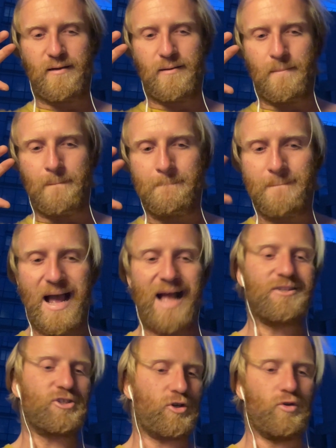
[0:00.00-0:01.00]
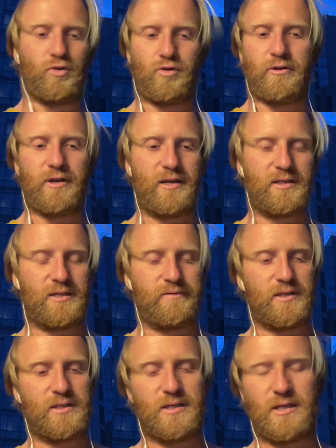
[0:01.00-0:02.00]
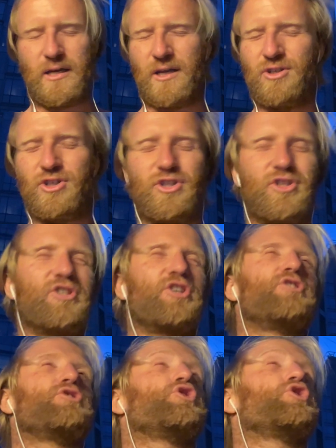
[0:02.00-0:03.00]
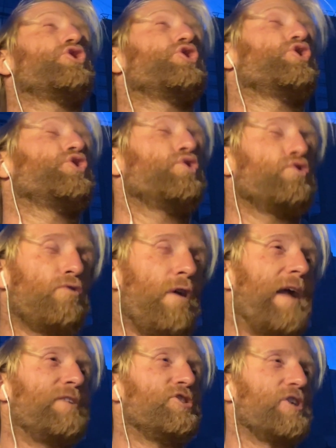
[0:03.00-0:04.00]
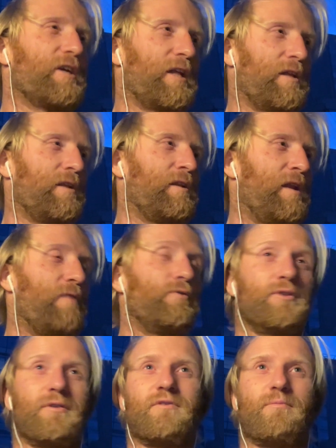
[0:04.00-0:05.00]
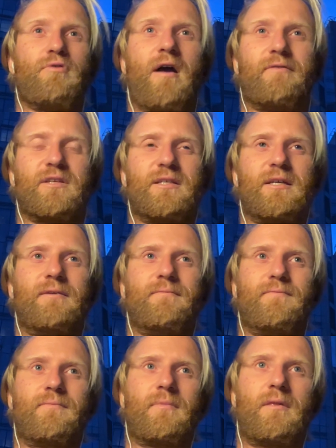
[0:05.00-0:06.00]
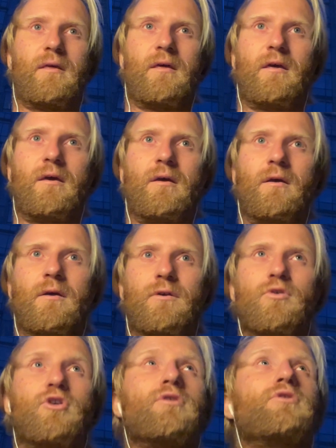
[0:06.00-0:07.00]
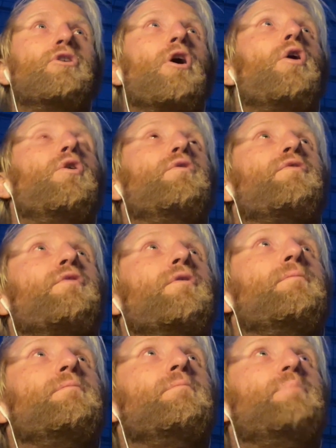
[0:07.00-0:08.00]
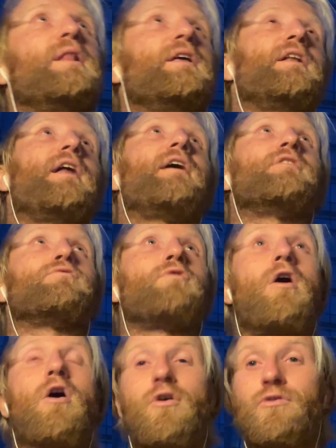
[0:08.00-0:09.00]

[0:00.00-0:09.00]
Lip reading: magical creativity and just tragic levels of depravity. You can go from Billionaires Row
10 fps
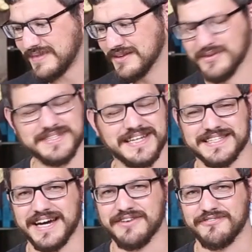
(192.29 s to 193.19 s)
So it's
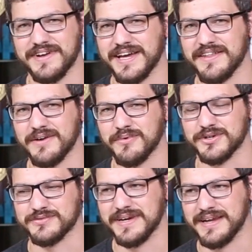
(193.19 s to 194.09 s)
kind of funny how that
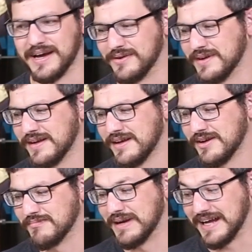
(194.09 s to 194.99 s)
works right now,
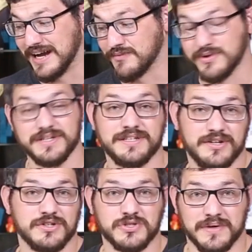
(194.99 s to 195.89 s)
but I really
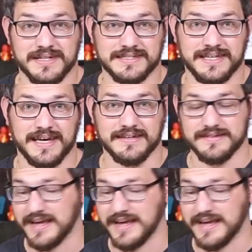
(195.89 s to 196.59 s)
did enjoy this kit.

══════

Starting at the line that contains "[0:02.00-0:03.00]", extract each line through the last line of the material exactly as written, and include no pictures.

[0:02.00-0:03.00]
[0:03.00-0:04.00]
[0:04.00-0:05.00]
[0:05.00-0:06.00]
[0:06.00-0:07.00]
[0:07.00-0:08.00]
[0:08.00-0:09.00]

[0:00.00-0:09.00]
Lip reading: magical creativity and just tragic levels of depravity. You can go from Billionaires Row
10 fps
(192.29 s to 193.19 s)
So it's
(193.19 s to 194.09 s)
kind of funny how that
(194.09 s to 194.99 s)
works right now,
(194.99 s to 195.89 s)
but I really
(195.89 s to 196.59 s)
did enjoy this kit.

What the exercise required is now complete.